[GIVEN RECORDS — start]
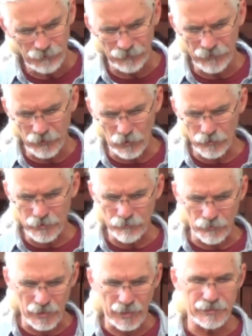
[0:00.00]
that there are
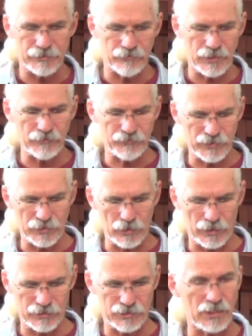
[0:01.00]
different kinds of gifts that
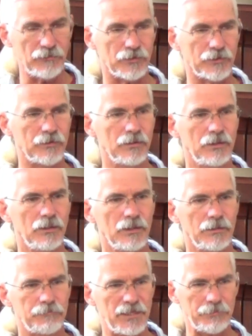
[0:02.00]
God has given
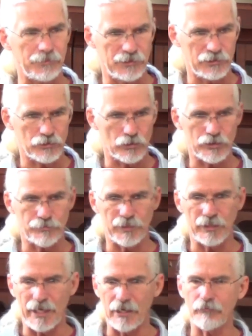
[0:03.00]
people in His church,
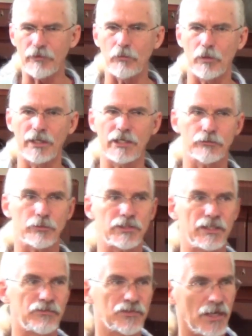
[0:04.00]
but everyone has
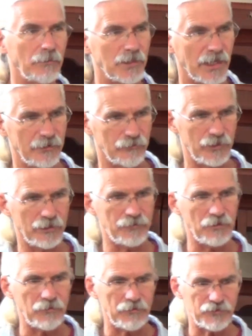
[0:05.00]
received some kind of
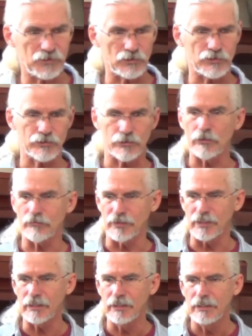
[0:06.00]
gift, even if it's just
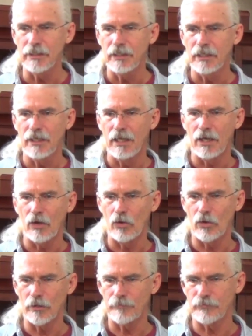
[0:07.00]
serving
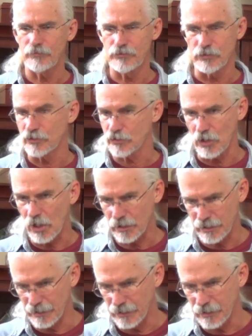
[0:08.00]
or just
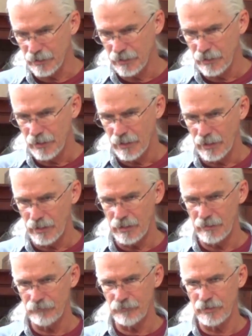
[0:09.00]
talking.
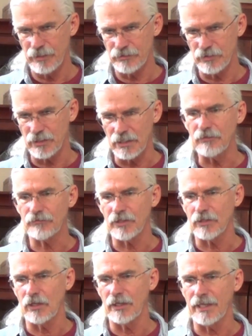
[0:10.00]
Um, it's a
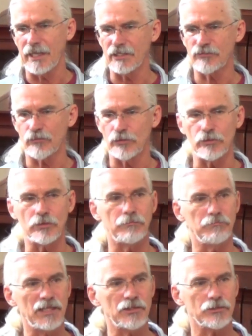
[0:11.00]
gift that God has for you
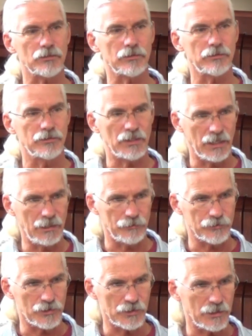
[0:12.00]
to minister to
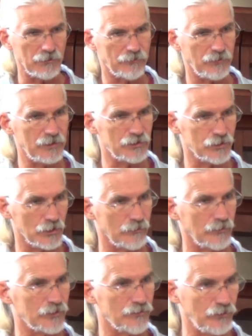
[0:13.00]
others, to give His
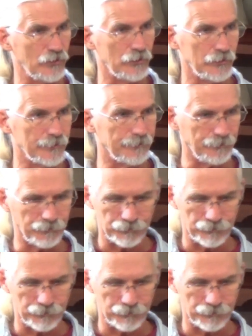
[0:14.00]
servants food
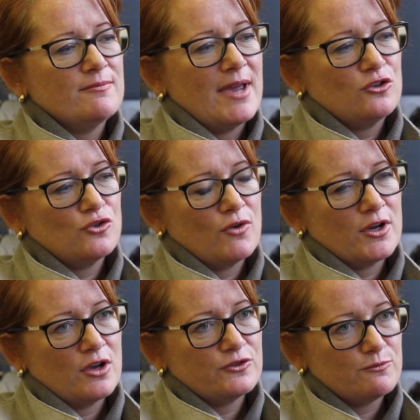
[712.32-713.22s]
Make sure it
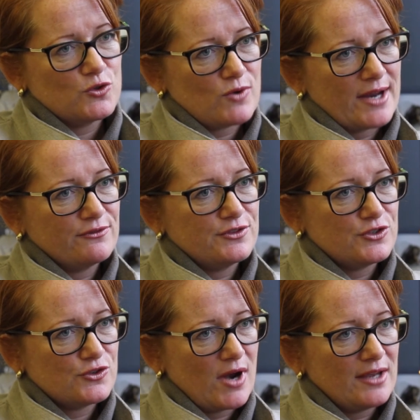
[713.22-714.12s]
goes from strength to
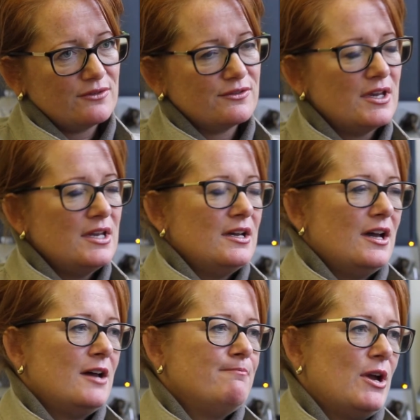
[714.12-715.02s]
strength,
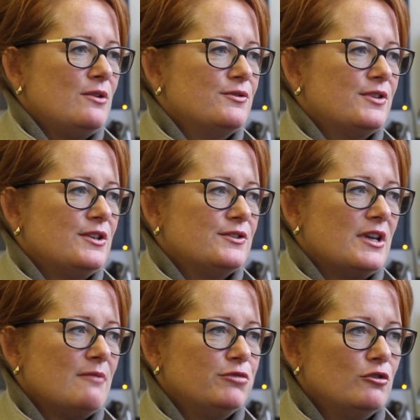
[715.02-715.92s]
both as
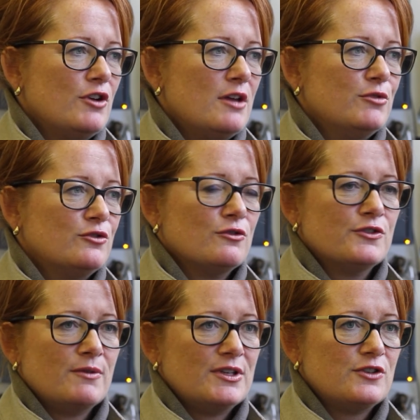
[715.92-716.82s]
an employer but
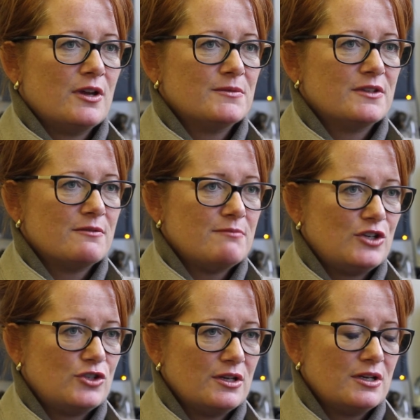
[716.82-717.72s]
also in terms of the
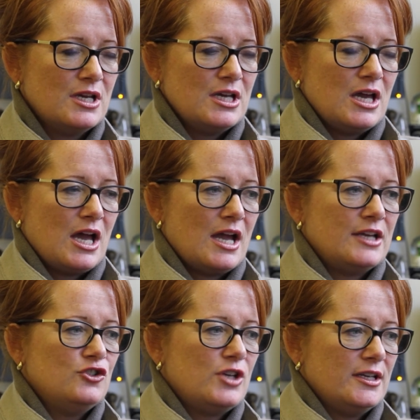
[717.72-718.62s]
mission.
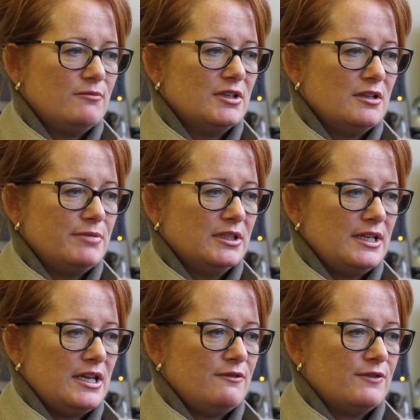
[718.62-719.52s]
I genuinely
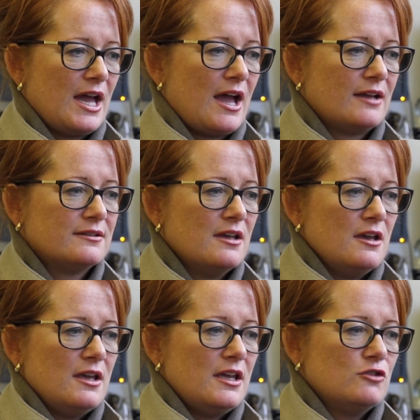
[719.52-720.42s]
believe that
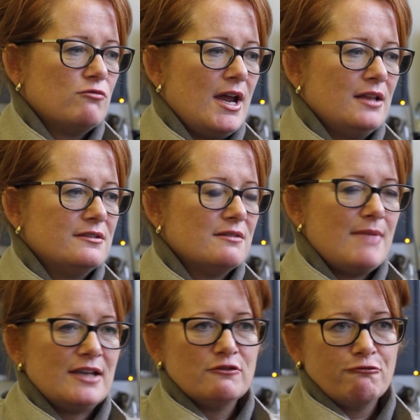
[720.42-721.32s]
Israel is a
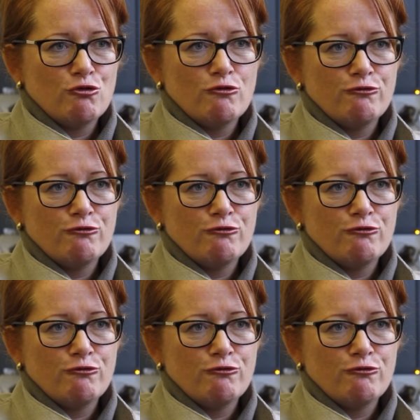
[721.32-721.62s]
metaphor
[GIVEN RECORDS — finish]
§ REQUIRED WORK: Keep each line of the records exactly as it is while transcribing them, but leave the images behind.

§ SOLUTION FOR THIS EXERCISE:
[0:00.00]
that there are
[0:01.00]
different kinds of gifts that
[0:02.00]
God has given
[0:03.00]
people in His church,
[0:04.00]
but everyone has
[0:05.00]
received some kind of
[0:06.00]
gift, even if it's just
[0:07.00]
serving
[0:08.00]
or just
[0:09.00]
talking.
[0:10.00]
Um, it's a
[0:11.00]
gift that God has for you
[0:12.00]
to minister to
[0:13.00]
others, to give His
[0:14.00]
servants food
[712.32-713.22s]
Make sure it
[713.22-714.12s]
goes from strength to
[714.12-715.02s]
strength,
[715.02-715.92s]
both as
[715.92-716.82s]
an employer but
[716.82-717.72s]
also in terms of the
[717.72-718.62s]
mission.
[718.62-719.52s]
I genuinely
[719.52-720.42s]
believe that
[720.42-721.32s]
Israel is a
[721.32-721.62s]
metaphor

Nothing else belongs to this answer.